TLDR: Despite growing AI adoption in finance, only 7% of CFOs report high ROI, with many facing significant cost overruns and potential project abandonment. Gartner outlines five critical steps for CFOs to bridge this value gap, focusing on strategic use case identification, team skill development, a balanced build-vs-buy approach, proactive cost management, and robust AI governance to ensure impactful and sustainable AI initiatives.
In an era of increasing Artificial Intelligence (AI) integration, Chief Financial Officers (CFOs) are confronting a stark reality: a significant disconnect between the promise of AI and its actual return on investment (ROI) within finance functions. A recent Gartner report, authored by Matthew Kiel and published on October 9, 2025, highlights that while nearly three in five finance teams are piloting or fully implementing AI use cases, and two-thirds of CFOs express optimism about AI’s value, a mere 7% are currently seeing a high impact from these initiatives. This ‘value gap,’ coupled with initial AI project cost estimates being off by as much as 500% to 1,000%, threatens to lead to the abandonment of over half of AI pilots in the coming years.

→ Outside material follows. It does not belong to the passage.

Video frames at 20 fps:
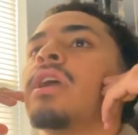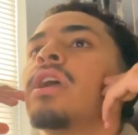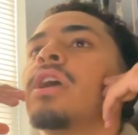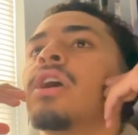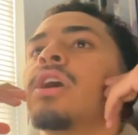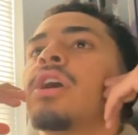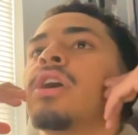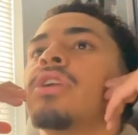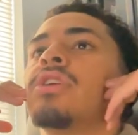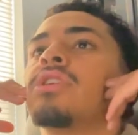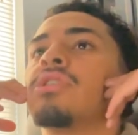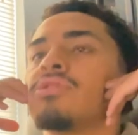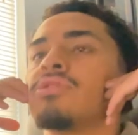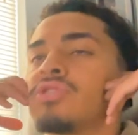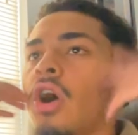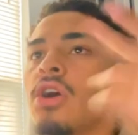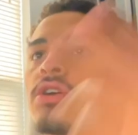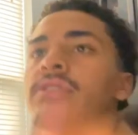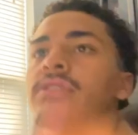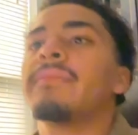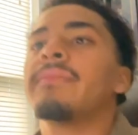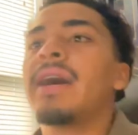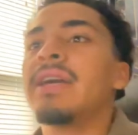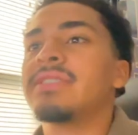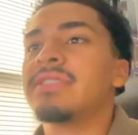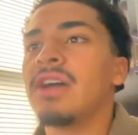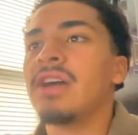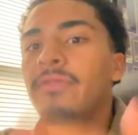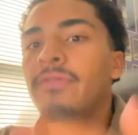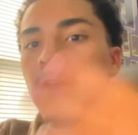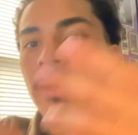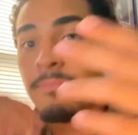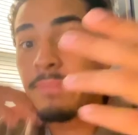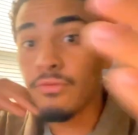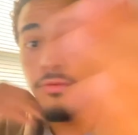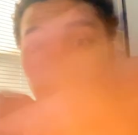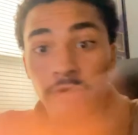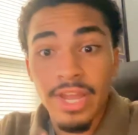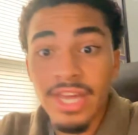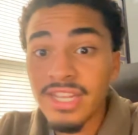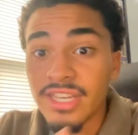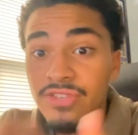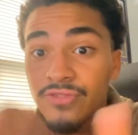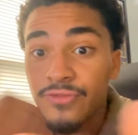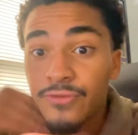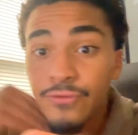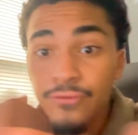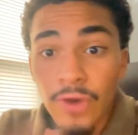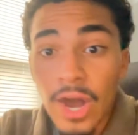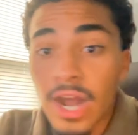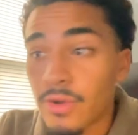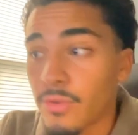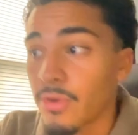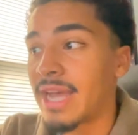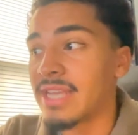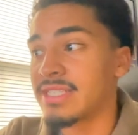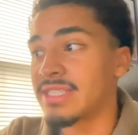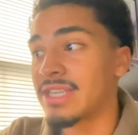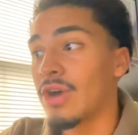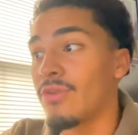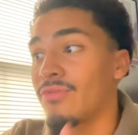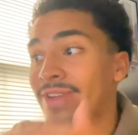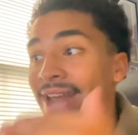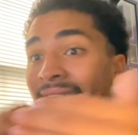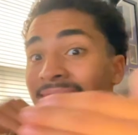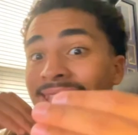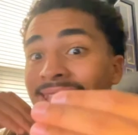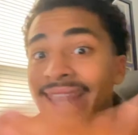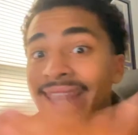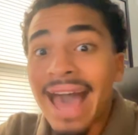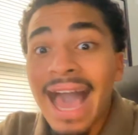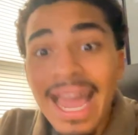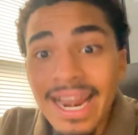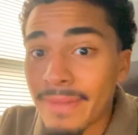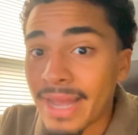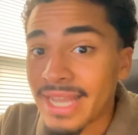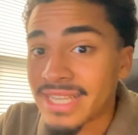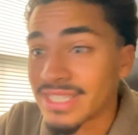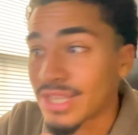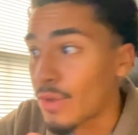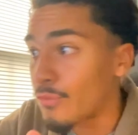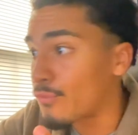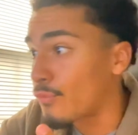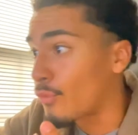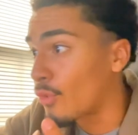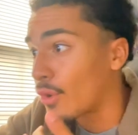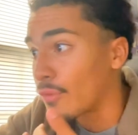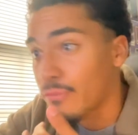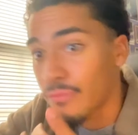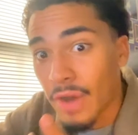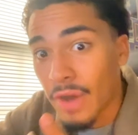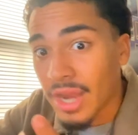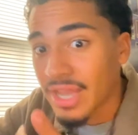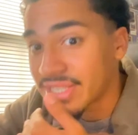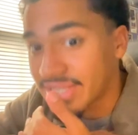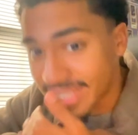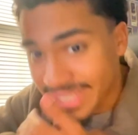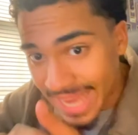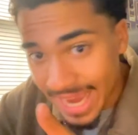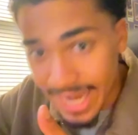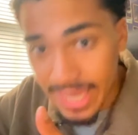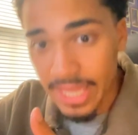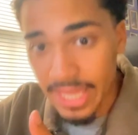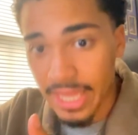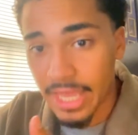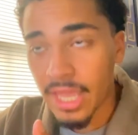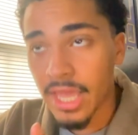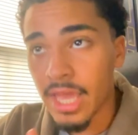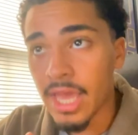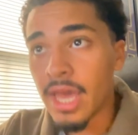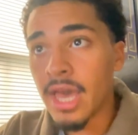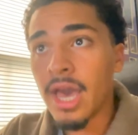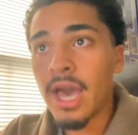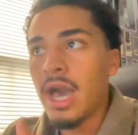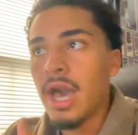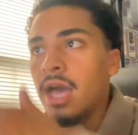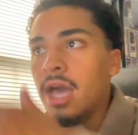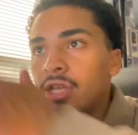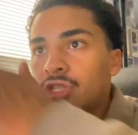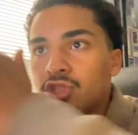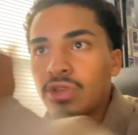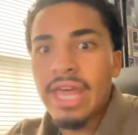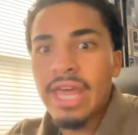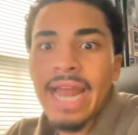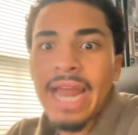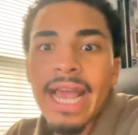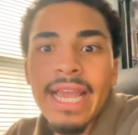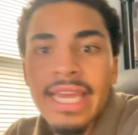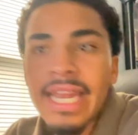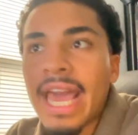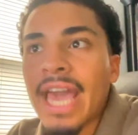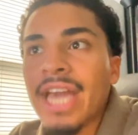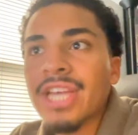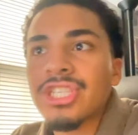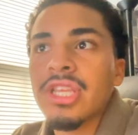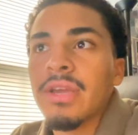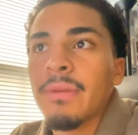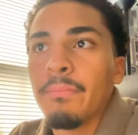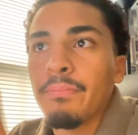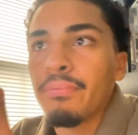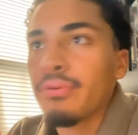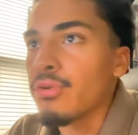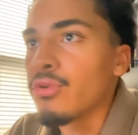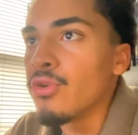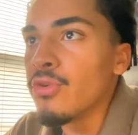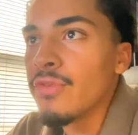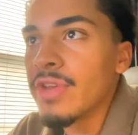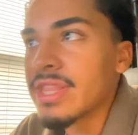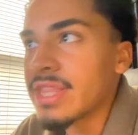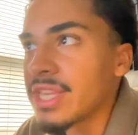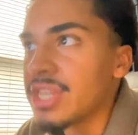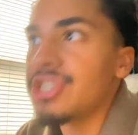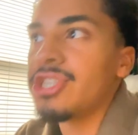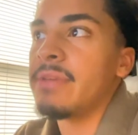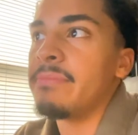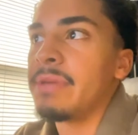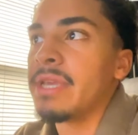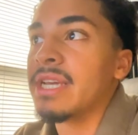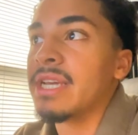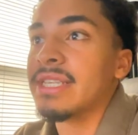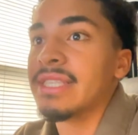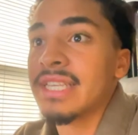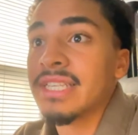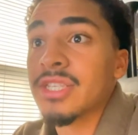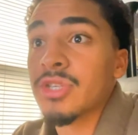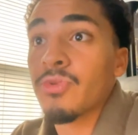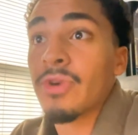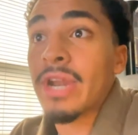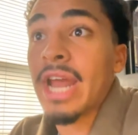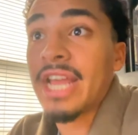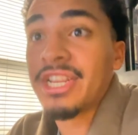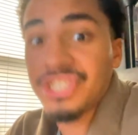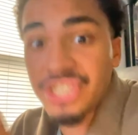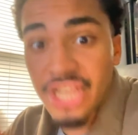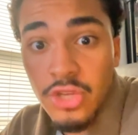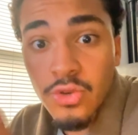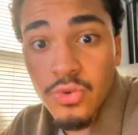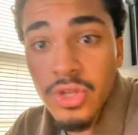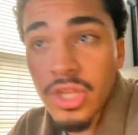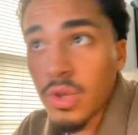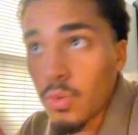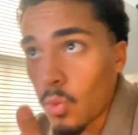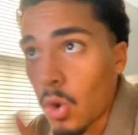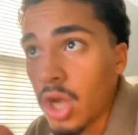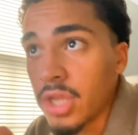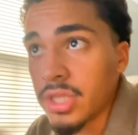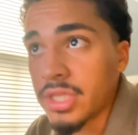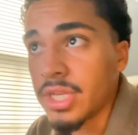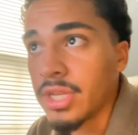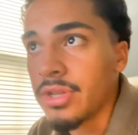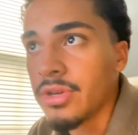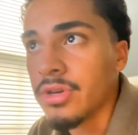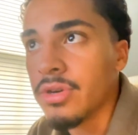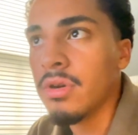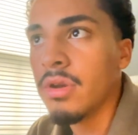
you know, talk to myself and be real as fuck with myself, not lie to myself for a fucking second, so that I can actually improve at this shit, because this is what I genuinely want to do.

To navigate these challenges and unlock AI’s full potential, Gartner proposes five essential steps for CFOs:
1. Pinpoint High-Value Finance AI Use Cases: Successful AI implementation begins not with technology, but with a clearly defined business problem or objective. CFOs must resist the urge to adopt solutions merely because they’ve worked elsewhere or are the latest trend. Instead, they should align AI use cases with organizational priorities, evaluating them against expected value and feasibility within their company’s unique context, maturity, resource capabilities, and goals. This tailored approach is crucial for achieving positive, impactful results.
2. Prepare the Finance Team for AI Implementation and Adoption: A significant barrier to AI adoption is the low data literacy and technical skills within finance teams. To overcome this, CFOs need to invest in developing foundational data science and generative AI (GenAI) skills, such as basic Python, data wrangling and modeling, and prompt engineering. Furthermore, fostering ‘citizen data scientists’ – individuals who combine technical proficiency with strong business acumen – can address up to 90% of finance’s AI opportunities, reducing reliance on external data scientists who may lack functional context. Gartner predicts that by 2029, one-third of finance staff will be in ‘shared jobs,’ collaborating directly with AI.
3. Plan and Define a Clear AI Build vs. Buy Strategy: The quickest path to AI value often lies in leveraging embedded functionalities within existing software. While 99% of finance teams plan to ‘buy’ AI capabilities, 60% have experienced post-purchase regret. To avoid this, CFOs must ensure vendors deeply understand their organizational processes and functional capabilities. A hybrid ‘build-and-buy’ approach is recommended, balancing the quick efficiency gains from prebuilt solutions with the long-term competitive advantage offered by customized capabilities. By 2028, 80% of finance organizations are expected to adopt this hybrid model for GenAI.
4. Proactively Manage AI Cost and Value: The volatile nature of AI costs, often driven by usage, varied vendor pricing, and data management demands, necessitates proactive management. CFOs must scrutinize these cost drivers and push for greater transparency in vendor pricing. Developing consistent methods for measuring and discussing AI’s value is equally critical for evaluating use cases across the enterprise and accelerating funding for the most promising pilots. Enterprises that adopt a portfolio approach to AI investments are more than twice as likely to achieve mature levels of AI implementation.
5. Prioritize AI Governance and Risk Mitigation without Compromising Progress: AI adoption introduces new risks related to data privacy, security, intellectual property, and model performance (e.g., hallucinations, bias). CFOs are uniquely positioned to champion an AI governance framework for both finance and the broader enterprise, emphasizing data integrity, continuous model testing, and human oversight. A phased approach, aligning with the organization’s current AI maturity while supporting an accelerated value strategy, is crucial.
Also Read:
- EY Survey Highlights Responsible AI as a Key Driver for Business Performance and Risk Mitigation
- AI’s Double-Edged Sword: Boosting Efficiency While Threatening Trust and Creativity in the Workplace
CFOs are advised to focus on understanding the unique aspects of AI solutions, comparing use cases against business needs, and learning from early adopters before making substantial AI investments. Challenges such as talent development and data quality, while significant, should not stall progress; instead, leading organizations are using AI to improve data quality, making faster gains even with imperfect data.